Kent Bernhardt: That Bachelorette Show
Maybe you missed it, but ABC recently finished off another season of “The Bachelorette.”
Women seem drawn to that show like flies to a corpse. Men struggle to understand it, or at least I do.
If you’re not familiar with it, a beautiful, unmarried woman – usually one of the discards from the previous season of “The Bachelor” – is jetted off to an exotic location where she is joined by a houseful of young good looking men, all hoping to win her affections.
Here’s where it gets complicated.
These guys fall instantly in love with her like they’ve never seen a woman before, and they would gleefully club each other over the head like cavemen to become her husband. One by one, they are eliminated. That is, if they don’t receive a rose from the bachelorette before the eleven o’clock news, they are sent packing.
Some poor guy gets jettisoned each week. The finalists get to meet her family, who all live in houses much nicer than mine. Within eleven weeks, it’s all over.
This perplexes me a bit, because I don’t believe people in real life fall in love quite that fast. Most of these guys are head over heels by the time the first commercial break is over.
The show is set in some of the most beautiful locales on earth. As with most reality shows, this show has little to do with reality. They wine and dine this poor, exhausted woman leaving her little time for actual rest, yet she springs from man to man with all the energy in the world and nary a hair out of place.
Folks, that’s just not real life at all.
But let’s be honest. We don’t want to come home from a hard day’s work and watch real people navigate romantic waters. Can you imagine a promo for a “real” reality show?
“Tonight on The Bachelorette, Jim meets Ethel at Taco Bell without showering beforehand…”
In the latest round of this prime time soap opera, a beauty queen named Hannah accepted the proposal of a musician wannabee named Jed who pledged his eternal love to her, neglecting to mention a girlfriend back home.
Did it get ugly? You bet. Hannah found out all about Jed’s girl, and viewers received the thrill of watching her give him the heave-ho on live TV.
It never occurred to Jed to say something to her like “Yes, I had a girlfriend back home, but I never expected to meet someone as wonderful as you on this show, and you mean more to me than anyone in my past.

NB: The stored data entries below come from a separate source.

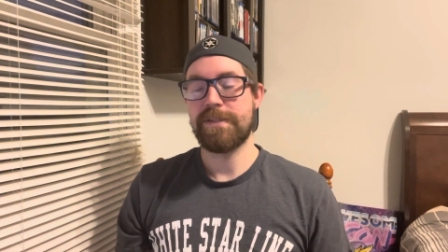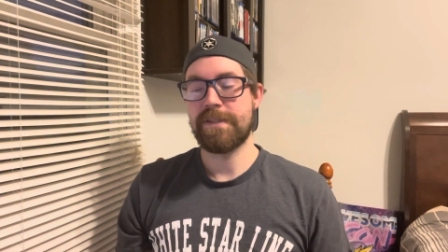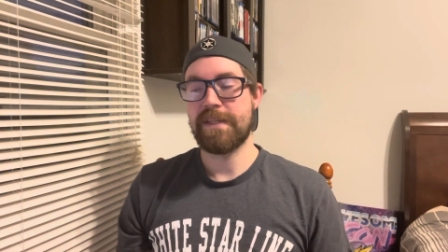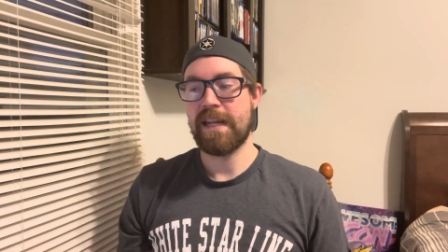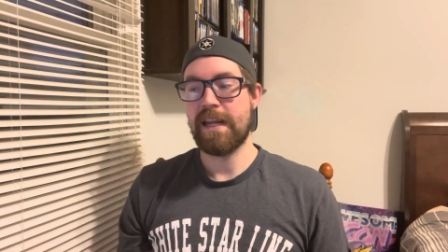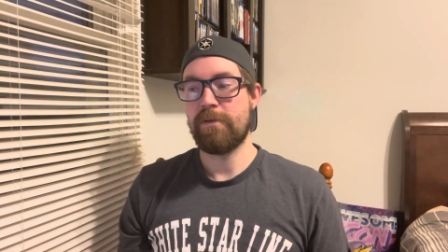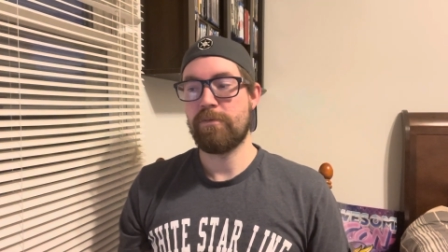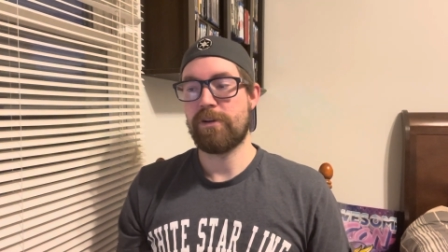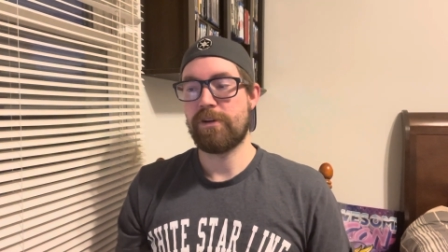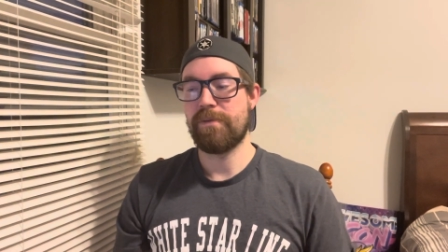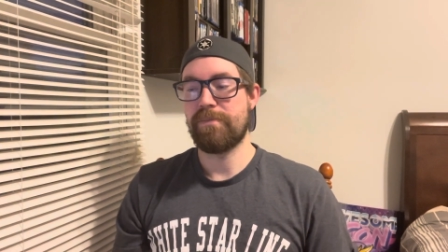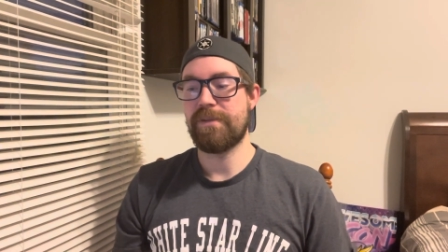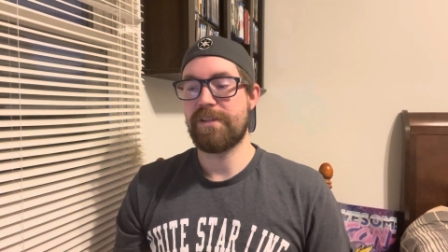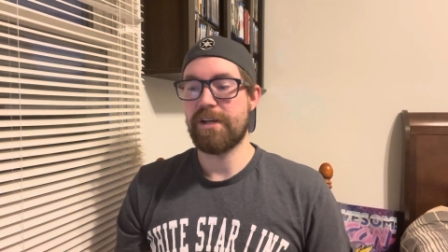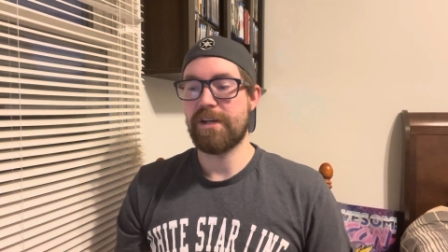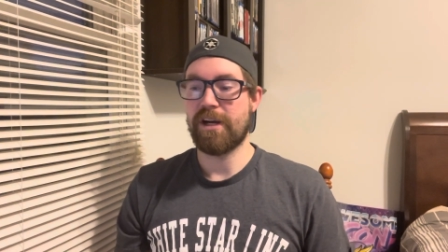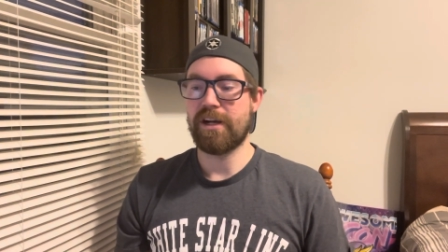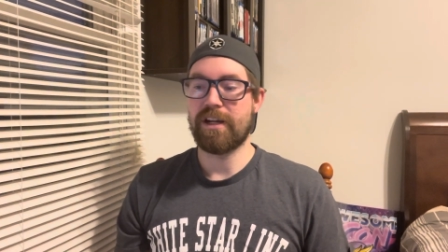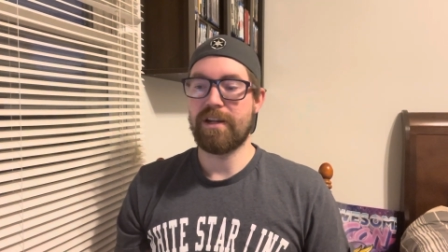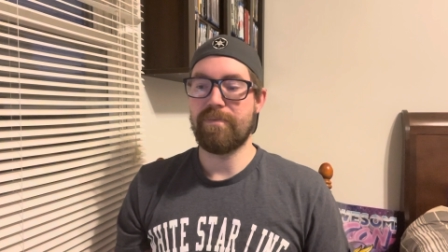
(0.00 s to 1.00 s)
Today we're going to be
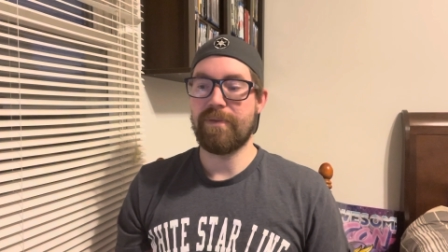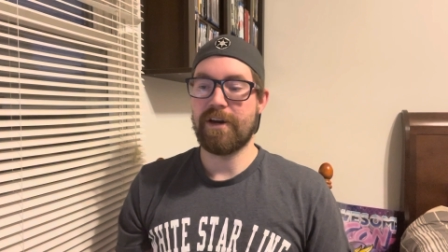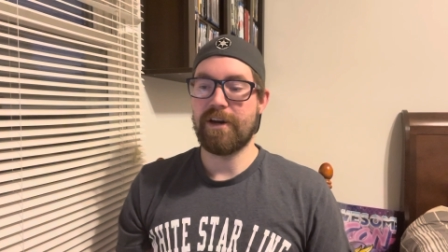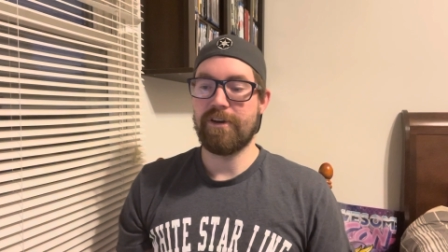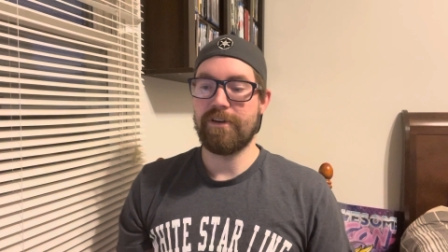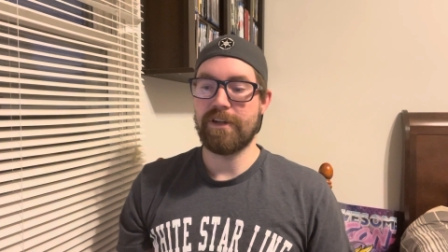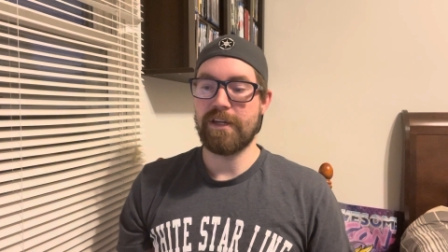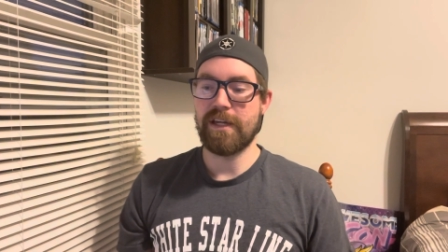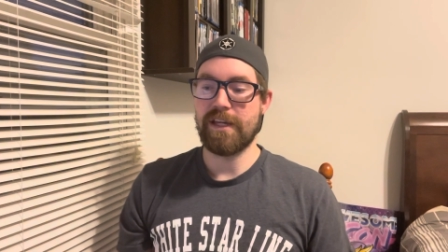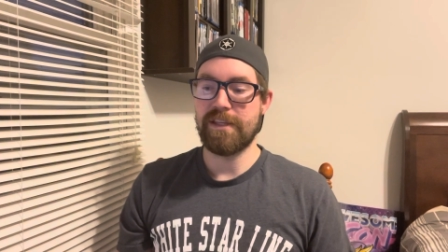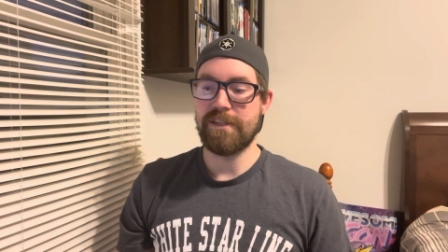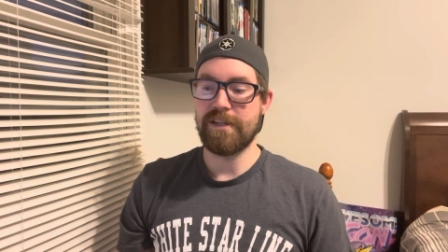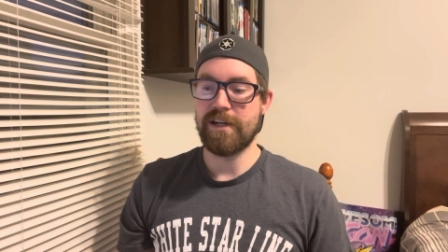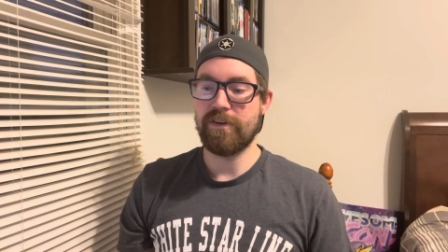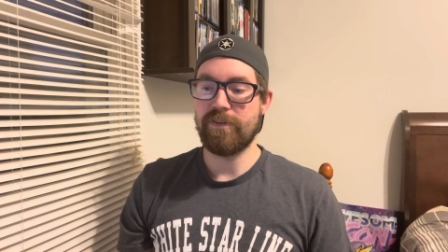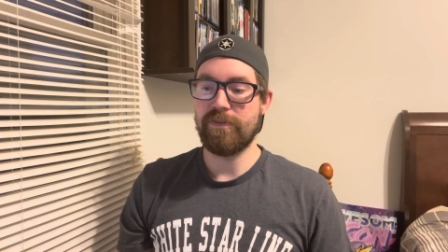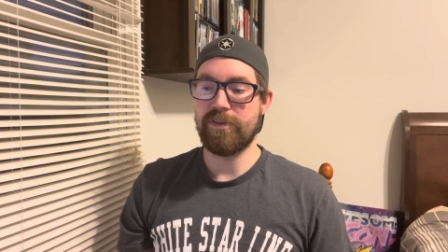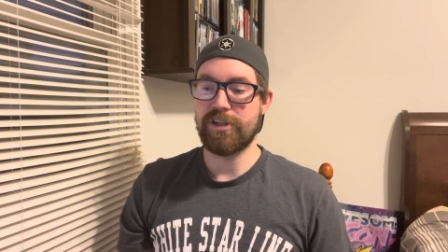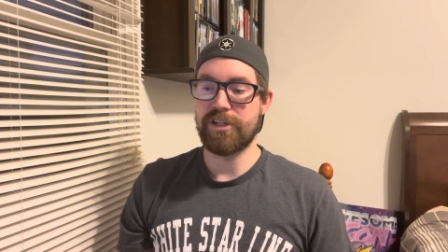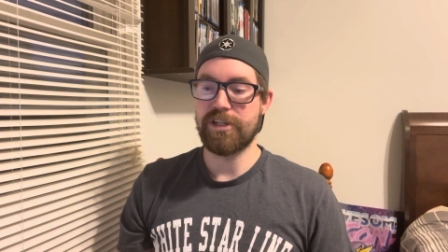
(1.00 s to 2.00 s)
talking about
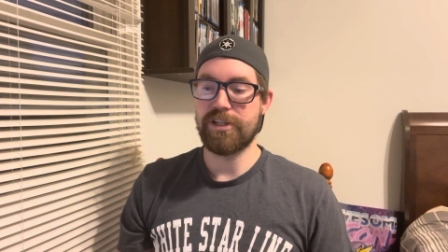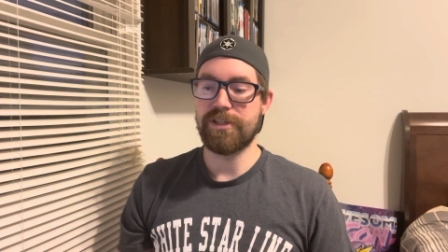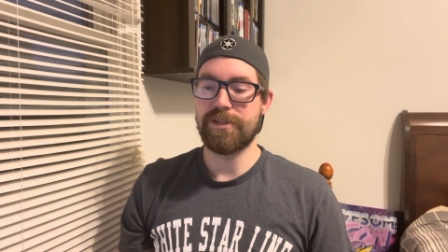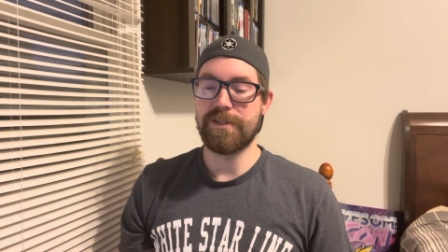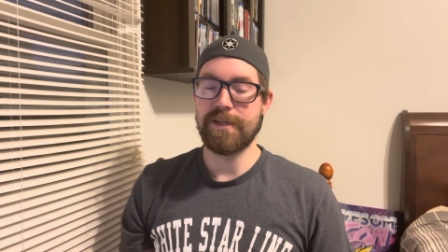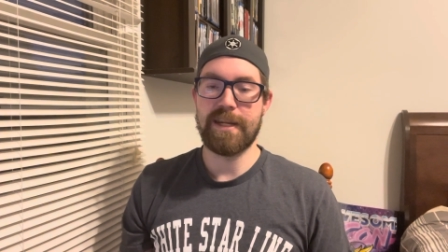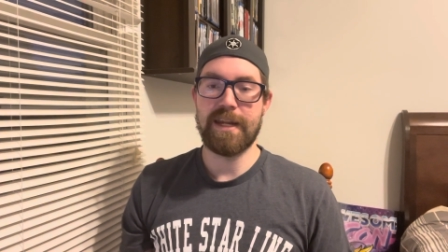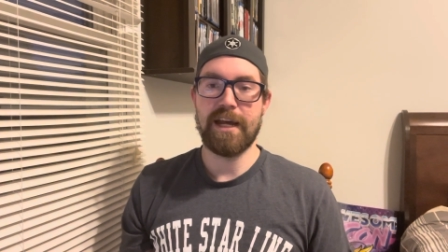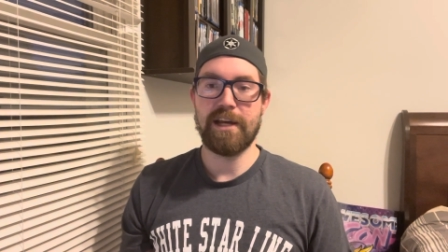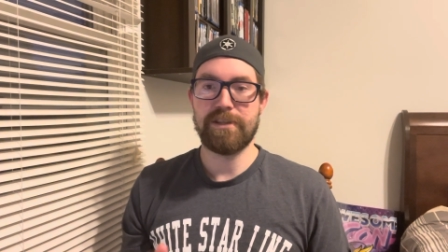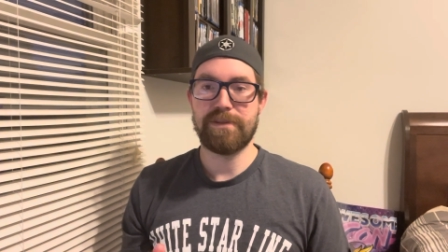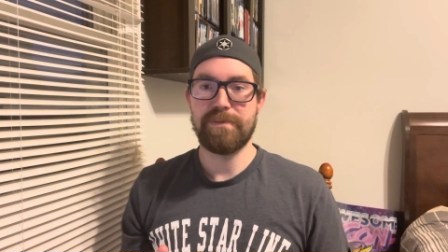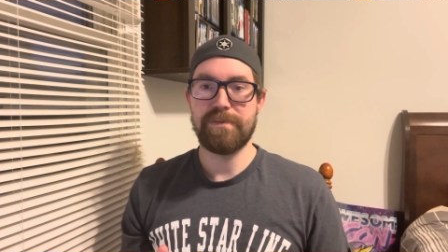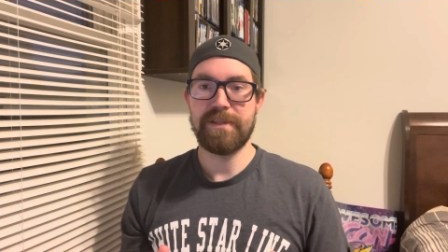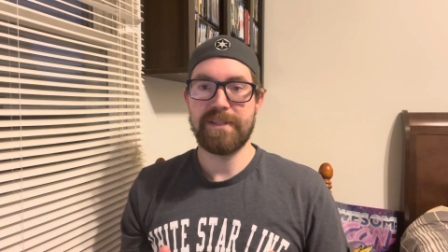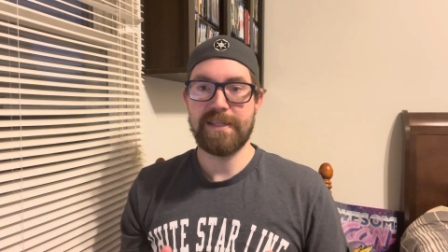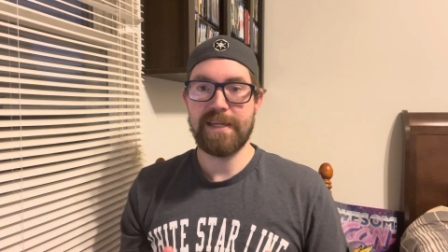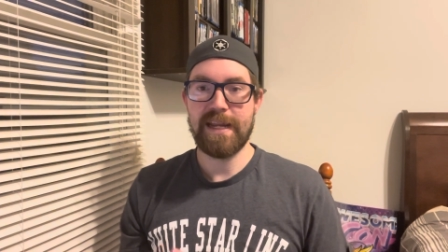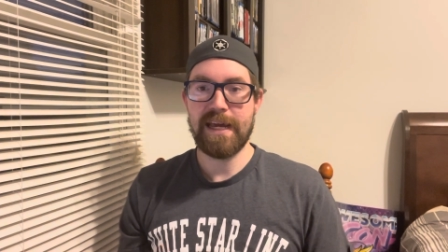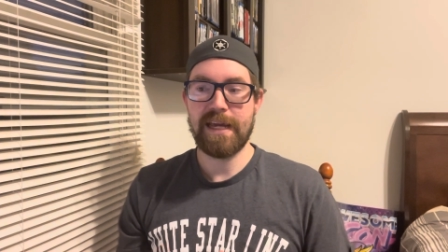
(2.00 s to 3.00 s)
Intellivision's
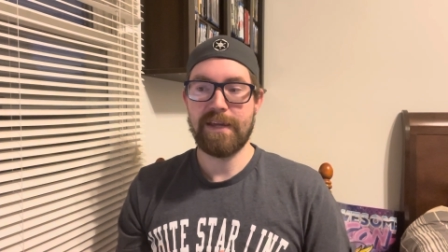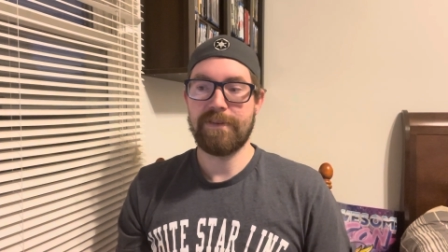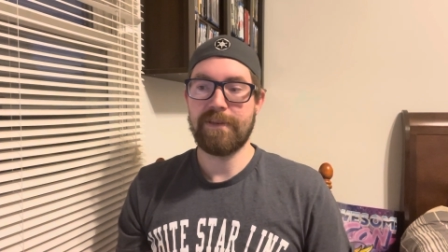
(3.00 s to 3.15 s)
announcement today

Please forgive me.”
Nope, Jed looked extremely guilty, squirming and fidgeting on the sofa like a dog caught soiling the carpet. Women all over the nation booed him. There he sat on live TV, the most hated man in America.
I don’t like to admit to people I watch this show. My daughter got me started on it, so I’ll blame her. It’s like those chips and salsa they bring you in a Mexican restaurant. You know you shouldn’t fill up on them, but you can’t help yourself.
Speaking of my daughter, she told me today that she really likes Tyler, another bachelor who proposed to Hannah but left in tears after she refused his love. After her heartbreaking experience with Jed, Hannah decided at the end of the finale to bring Tyler back into her life.
Maybe love would bloom after all.
I asked my daughter if she wanted it to work between Hannah and Tyler. Her answer: NOOO! She wants Tyler to be the next bachelor on “The Bachelor,” set to premier soon.
True love stands no chance in the face of TV ratings.
Kent Bernhardt lives in Salisbury, not always glued to the TV.